Negli ultimi giorni, con la complicità di un fine settimana tranquillo trascorso in terrazza e le serate freddine, ho letto tre libri. Ho iniziato con Il tempo dell’attesa, il secondo atto della “Saga dei Cazalet” di Elizabeth Jane Howard (Fazi Editore). Benché la scrittura sia sempre eccellente, devo dire che questo secondo capitolo non mi è sembrato all’altezza del precedente, che mi aveva affascinato molto di più: forse, in questo caso, le dinamiche familiari già note e la minore rilevanza negli scambi fra i personaggi hanno pesato un po’ sull’evoluzione della scrittura. Narrativamente parlando, la figura di Louise impegnata a calcare le scene – episodi a quanto pare autobiografici – mi è parsa meno interessante, mentre si è confermato nella sua profondità e complessità il personaggio di Clary, la ragazzina in attesa del padre disperso durante la ritirata di Dunkirk. 
Sempre restando in tema di seconda guerra mondiale, vale davvero la pena di dedicare un’ora o due al racconto di Katherine Kressman Taylor Destinatario sconosciuto (Rizzoli). Questo breve scritto, che risale al 1938 ma è diventato famoso solo nel 1999 (in traduzione francese), riporta la corrispondenza epistolare tra due amici di lunga data comproprietari di una galleria d’arte di San Francisco: il primo, ebreo, vive in America; il secondo è rimasto a Monaco e si dimostra sempre più accecato dalle follie megalomani di Hitler. Lo sviluppo del rapporto tra i due è a un tempo travolgente e agghiacciante, fino al lapidario colpo di scena finale. 
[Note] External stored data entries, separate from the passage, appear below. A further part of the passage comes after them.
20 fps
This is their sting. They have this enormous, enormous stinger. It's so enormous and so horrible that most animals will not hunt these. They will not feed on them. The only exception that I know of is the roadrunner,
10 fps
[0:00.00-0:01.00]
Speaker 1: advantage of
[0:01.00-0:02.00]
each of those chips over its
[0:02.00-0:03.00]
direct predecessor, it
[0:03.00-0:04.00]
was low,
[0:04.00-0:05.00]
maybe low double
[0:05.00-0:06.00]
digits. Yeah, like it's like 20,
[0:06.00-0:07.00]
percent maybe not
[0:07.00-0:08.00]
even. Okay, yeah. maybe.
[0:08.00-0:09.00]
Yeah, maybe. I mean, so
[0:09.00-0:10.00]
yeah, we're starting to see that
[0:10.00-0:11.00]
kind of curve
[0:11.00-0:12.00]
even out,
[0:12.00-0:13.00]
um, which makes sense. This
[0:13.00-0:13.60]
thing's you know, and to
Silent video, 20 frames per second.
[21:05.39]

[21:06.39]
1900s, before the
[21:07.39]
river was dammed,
Hotel du Lac (Neri Pozza) è il romanzo di Anita Brookner premiato con il Booker Prize nel 1984. È la storia della scrittrice Edith Hope, che a seguito di uno scandalo viene invitata dagli amici ad autoesiliarsi in un hotel sul Lago di Ginevra. Il racconto degli incontri di Edith ricorda l’ironia di Elizabeth von Arnim, mentre il processo di autoanalisi compiuto dalla protagonista potrebbe far pensare alla scrittura di Edith Wharton. Sottile e significativo è il ritratto che la donna dà di se stessa: «parecchi hanno rilevato la mia rassomiglianza fisica con Virginia Woolf; possiedo una casa, pago le tasse, sono una buona cuoca e consegno i miei dattiloscritti molto prima della scadenza; firmo tutto quello che mi viene sottoposto, non telefono mai al mio editore e non mi vanto affatto del mio particolare modo di scrivere, anche se mi rendo conto che vende piuttosto bene» (trad. it. di Marco Papi).